Abstract 392: C-C Chemokine Receptor Type 5 Deficiency Exacerbates The Severity Of Vasculitis In A Mouse Model Of Kawasaki Disease

Abstract

Kawasaki disease (KD) is an acute vasculitis and a common cause of acquired heart disease in children. C-C chemokine receptor type 5 (CCR5) is a receptor involved in the resolution of inflammation by eliminating chemical mediators and recruiting anti-inflammatory cells into the inflammatory site. Whether CCR5 plays a vascular protective effect in KD, it is still to be clarified. We tested the hypothesis that CCR5 reduces the vasculitis by decreasing the chemokine and cytokine vascular signaling. KD was induced by the Candida albicans water-soluble fraction model (CAWS, 4mg per injection/day for 5 days) in male control (CCR5+/+) and CCR5 deficient (CCR5-/-) mice. Mice were divided in 3 CAWS treatment groups: 1 single CAWS injection(G1) to identify the chemokines and cytokines levels, 2-days post CAWS treatment (G7) to understand the acute effects of KD, and 28-days post CAWS treatment (G28) to study the chronic effects of KD. Heart and abdominal aorta (AA) were harvested for vascular characterization.

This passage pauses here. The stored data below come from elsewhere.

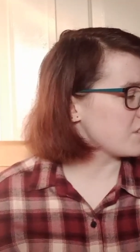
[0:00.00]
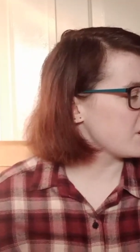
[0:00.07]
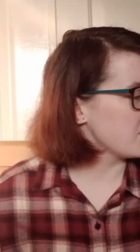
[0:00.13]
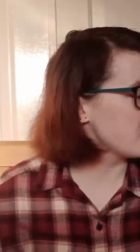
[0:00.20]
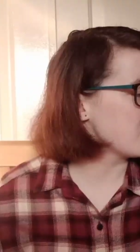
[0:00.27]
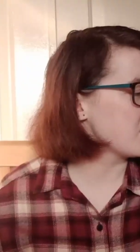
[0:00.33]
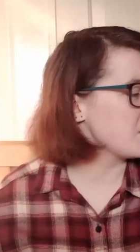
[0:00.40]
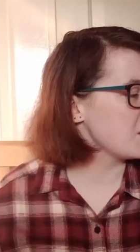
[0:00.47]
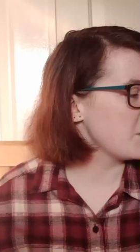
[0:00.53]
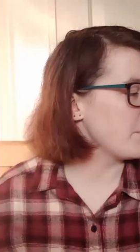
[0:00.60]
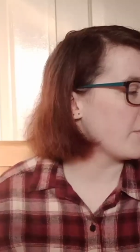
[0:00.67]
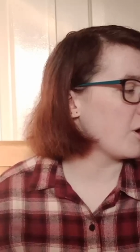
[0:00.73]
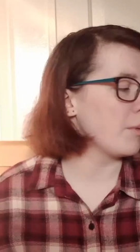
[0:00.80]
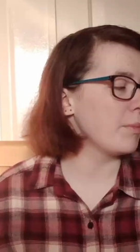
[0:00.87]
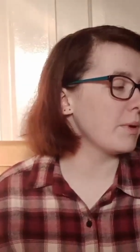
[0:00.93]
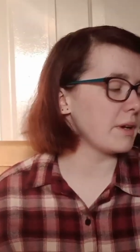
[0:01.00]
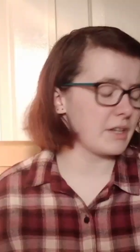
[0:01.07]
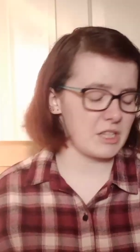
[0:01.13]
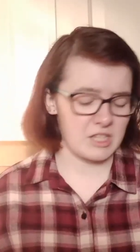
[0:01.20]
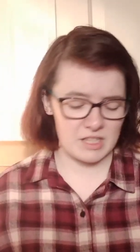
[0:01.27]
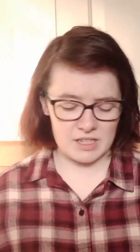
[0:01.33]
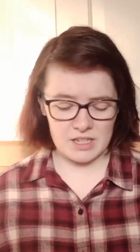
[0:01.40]
It's in a pub, and
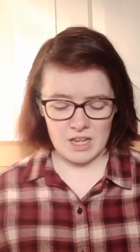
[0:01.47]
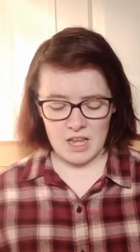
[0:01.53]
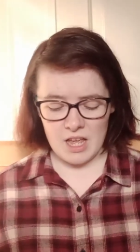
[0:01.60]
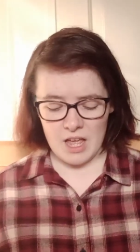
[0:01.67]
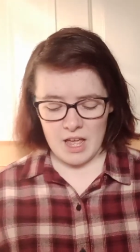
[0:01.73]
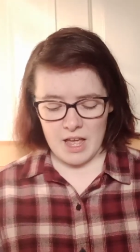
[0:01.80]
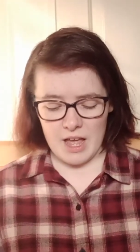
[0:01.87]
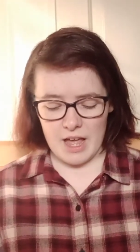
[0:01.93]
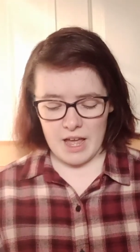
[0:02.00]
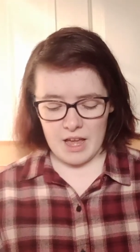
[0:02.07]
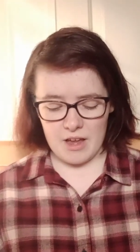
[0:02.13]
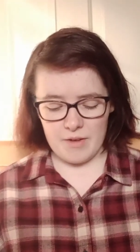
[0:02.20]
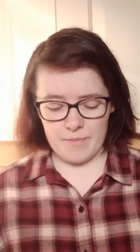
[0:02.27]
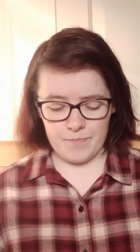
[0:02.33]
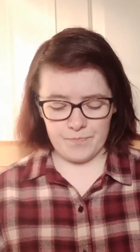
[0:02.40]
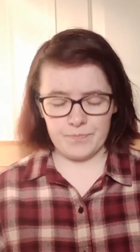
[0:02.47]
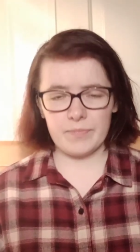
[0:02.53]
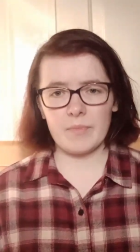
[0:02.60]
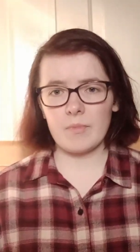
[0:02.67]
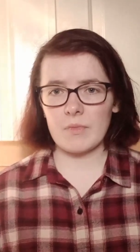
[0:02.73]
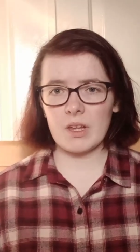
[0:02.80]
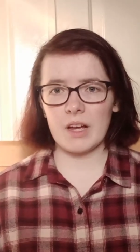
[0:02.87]
it's
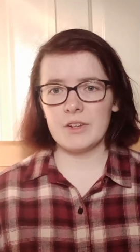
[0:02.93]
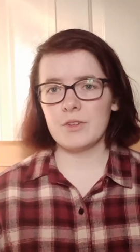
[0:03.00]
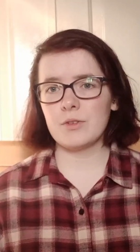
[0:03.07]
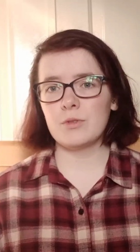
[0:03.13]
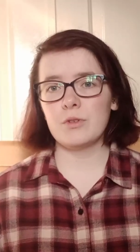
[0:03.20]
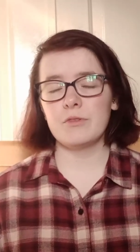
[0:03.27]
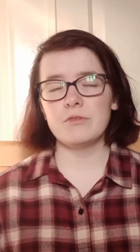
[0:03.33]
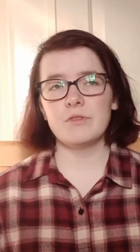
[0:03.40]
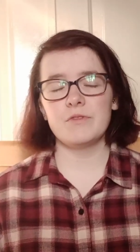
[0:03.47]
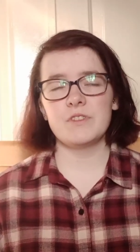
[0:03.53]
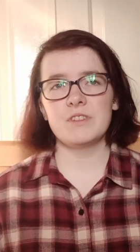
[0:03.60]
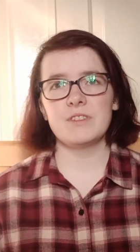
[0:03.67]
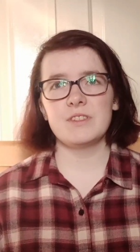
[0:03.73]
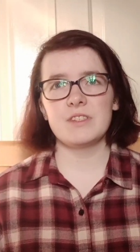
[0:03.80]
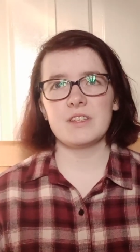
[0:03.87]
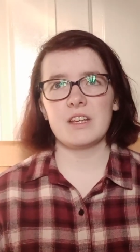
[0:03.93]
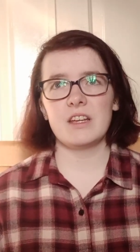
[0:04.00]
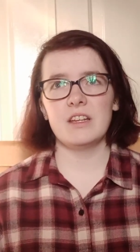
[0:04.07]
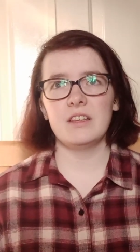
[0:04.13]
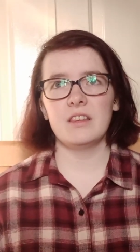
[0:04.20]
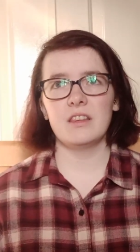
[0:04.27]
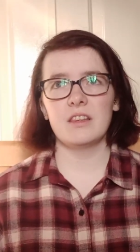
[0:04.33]
I don't know if you've
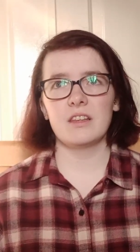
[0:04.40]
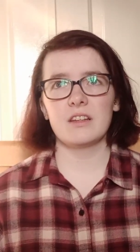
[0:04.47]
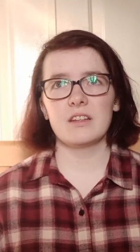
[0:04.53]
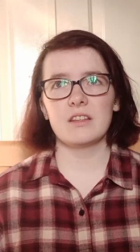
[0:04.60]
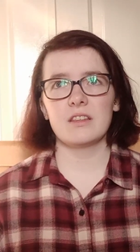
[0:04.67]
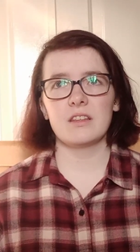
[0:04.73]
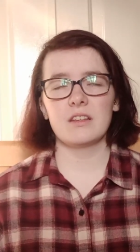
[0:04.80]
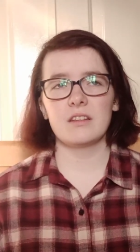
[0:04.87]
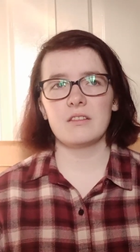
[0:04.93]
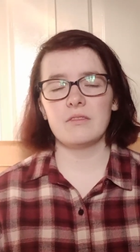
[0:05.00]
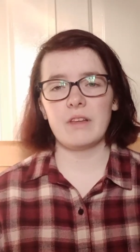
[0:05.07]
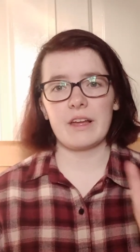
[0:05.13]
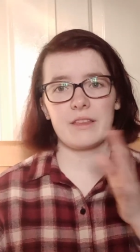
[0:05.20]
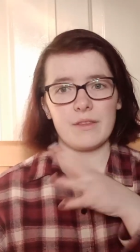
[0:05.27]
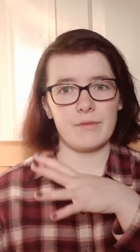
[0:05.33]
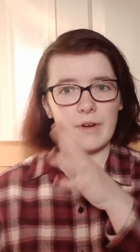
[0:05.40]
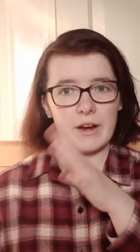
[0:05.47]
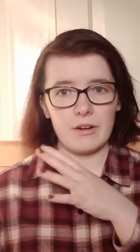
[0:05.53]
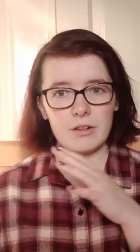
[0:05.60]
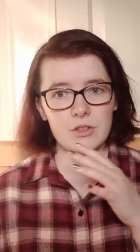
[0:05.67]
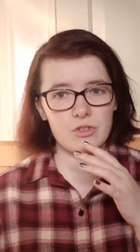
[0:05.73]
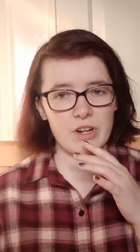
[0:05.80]
seen the
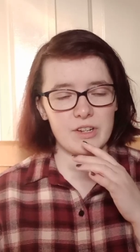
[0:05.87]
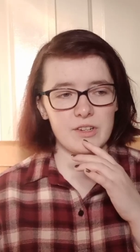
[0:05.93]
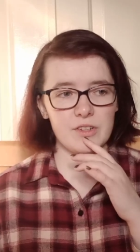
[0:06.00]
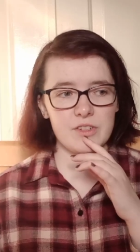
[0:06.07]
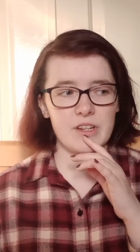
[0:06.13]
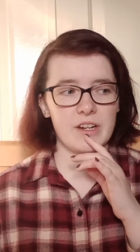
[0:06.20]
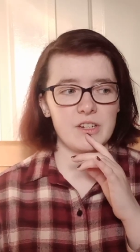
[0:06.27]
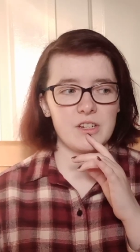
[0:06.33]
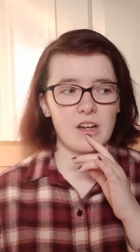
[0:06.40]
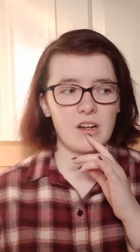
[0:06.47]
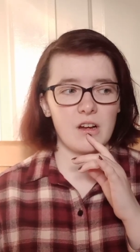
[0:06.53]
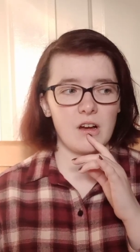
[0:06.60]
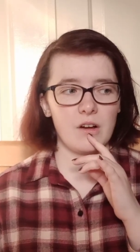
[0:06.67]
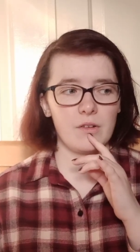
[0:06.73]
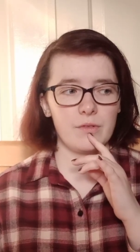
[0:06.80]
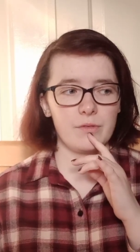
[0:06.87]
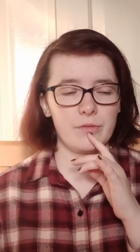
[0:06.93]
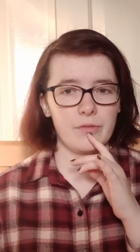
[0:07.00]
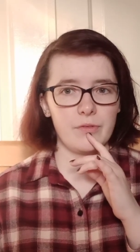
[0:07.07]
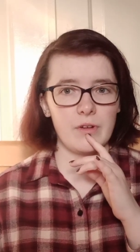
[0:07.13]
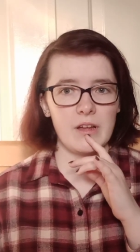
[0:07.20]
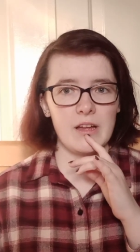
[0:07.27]
viral trend on TikTok of
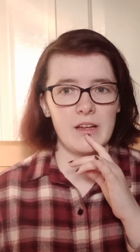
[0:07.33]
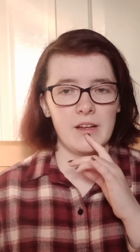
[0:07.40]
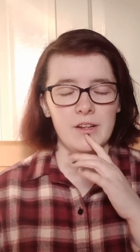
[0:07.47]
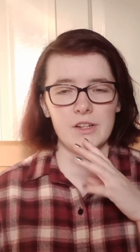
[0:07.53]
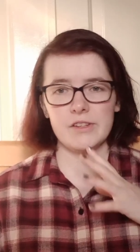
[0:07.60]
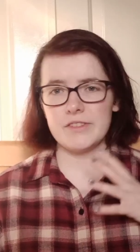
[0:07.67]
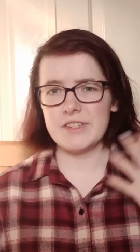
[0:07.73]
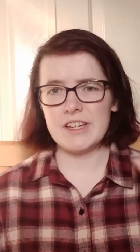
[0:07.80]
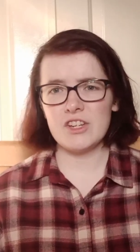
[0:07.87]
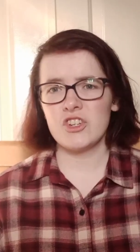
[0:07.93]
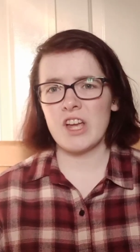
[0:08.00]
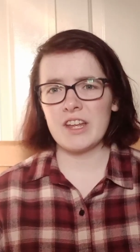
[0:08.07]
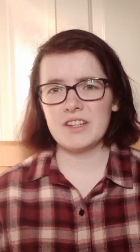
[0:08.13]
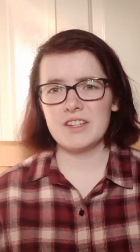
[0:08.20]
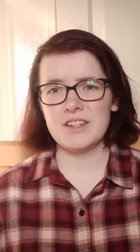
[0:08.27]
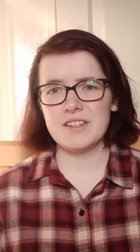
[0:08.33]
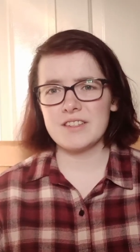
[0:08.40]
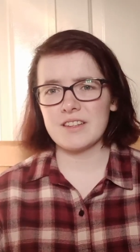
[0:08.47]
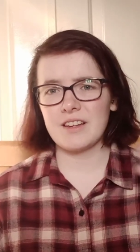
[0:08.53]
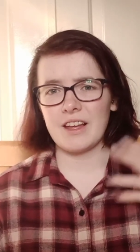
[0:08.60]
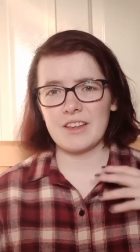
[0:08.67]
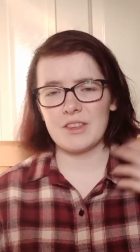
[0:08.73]
sea shanties
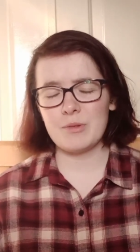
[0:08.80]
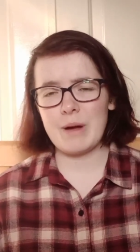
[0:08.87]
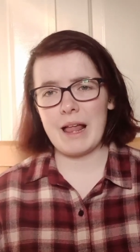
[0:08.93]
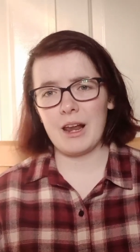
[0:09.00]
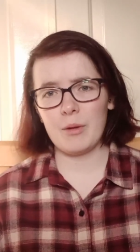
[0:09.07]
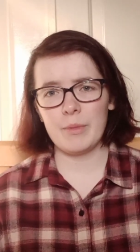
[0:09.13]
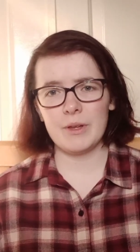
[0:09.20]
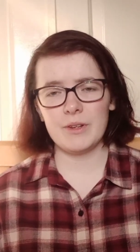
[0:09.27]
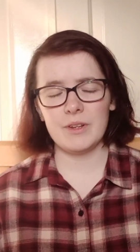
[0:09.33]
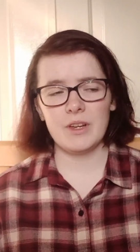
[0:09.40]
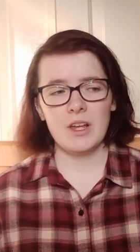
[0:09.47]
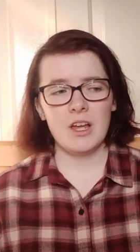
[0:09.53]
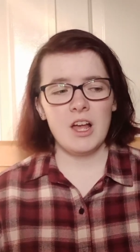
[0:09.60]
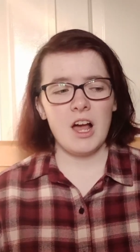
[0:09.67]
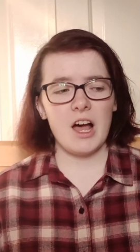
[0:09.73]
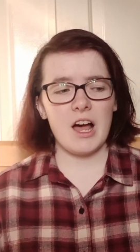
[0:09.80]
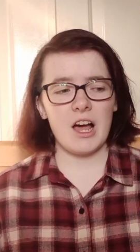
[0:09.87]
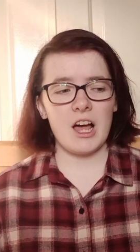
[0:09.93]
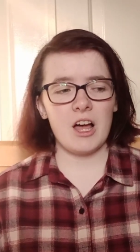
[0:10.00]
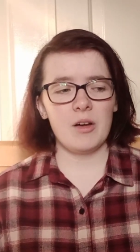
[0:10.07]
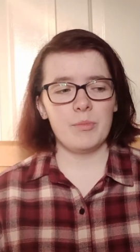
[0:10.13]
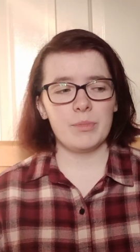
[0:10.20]
and like the Wellerman,
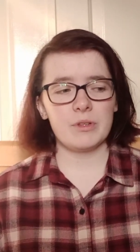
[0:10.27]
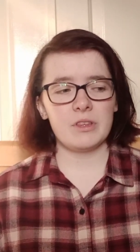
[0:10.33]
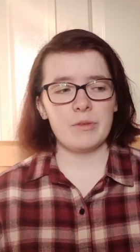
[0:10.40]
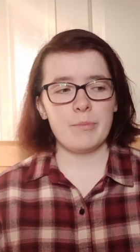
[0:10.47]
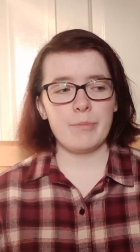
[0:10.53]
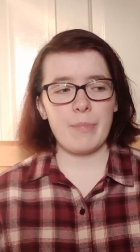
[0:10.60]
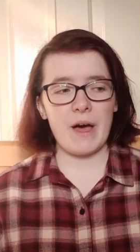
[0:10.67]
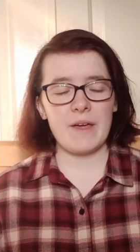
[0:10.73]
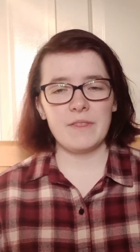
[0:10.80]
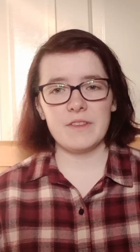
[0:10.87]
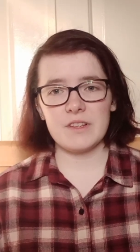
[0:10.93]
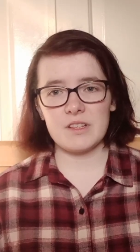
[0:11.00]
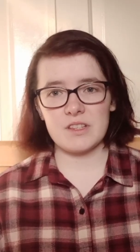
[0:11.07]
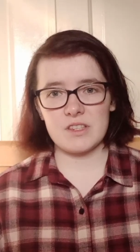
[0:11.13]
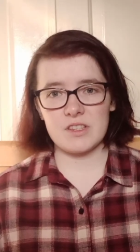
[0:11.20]
but the band that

We found 4 to 10-times fold increase in C-C Motif Chemokine Ligand (CCL) 1, 3, and 5 (CCR5 ligands) and CCR5 gene expression in hearts and AA from CCR5+/+ in G1. Circulating IL1β and CCL5 levels were elevated in CCR5+/+ G1, which was worsened in CCR5-/-, this pattern persisted in G7 and G28, but in less intensity. No sign of vasculitis in coronary arteries and aortic root (scored by immune cells infiltration) or abdominal aorta aneurysm (AAA) were detected in G7 in CCR5+/+ and CCR5-/-, but a vascular dysfunction, reduced relaxation to acetylcholine and increased contractility to thromboxane in AA, was found, such changes were pronounced in CCR5-/-[Maximal response (mN): CCR5+/+: 4.65 ± 0.2; CCR5+/+ G7: 6.795 ± 0.3*; CCR5-/- G7: 9.750 ± 0.7 # , *P<0.05 vs CCR5+/+; # P<0.05 vs CCR5+/+ G1]. Vasculitis in coronary arteries, aortic root, AAA formation, and a drastic loss of vascular contractility in AA were observed in CCR5+/+ and CCR5-/- G28 but was more exacerbated in later.Initial data show that CCR5 plays a protective role in the genesis of vasculitis in a mouse model of KD by regulating the chemokines and cytokines availability and signaling. For future directions, we hope to identify the vascular signaling activated by this intensified availability of chemokines and cytokines.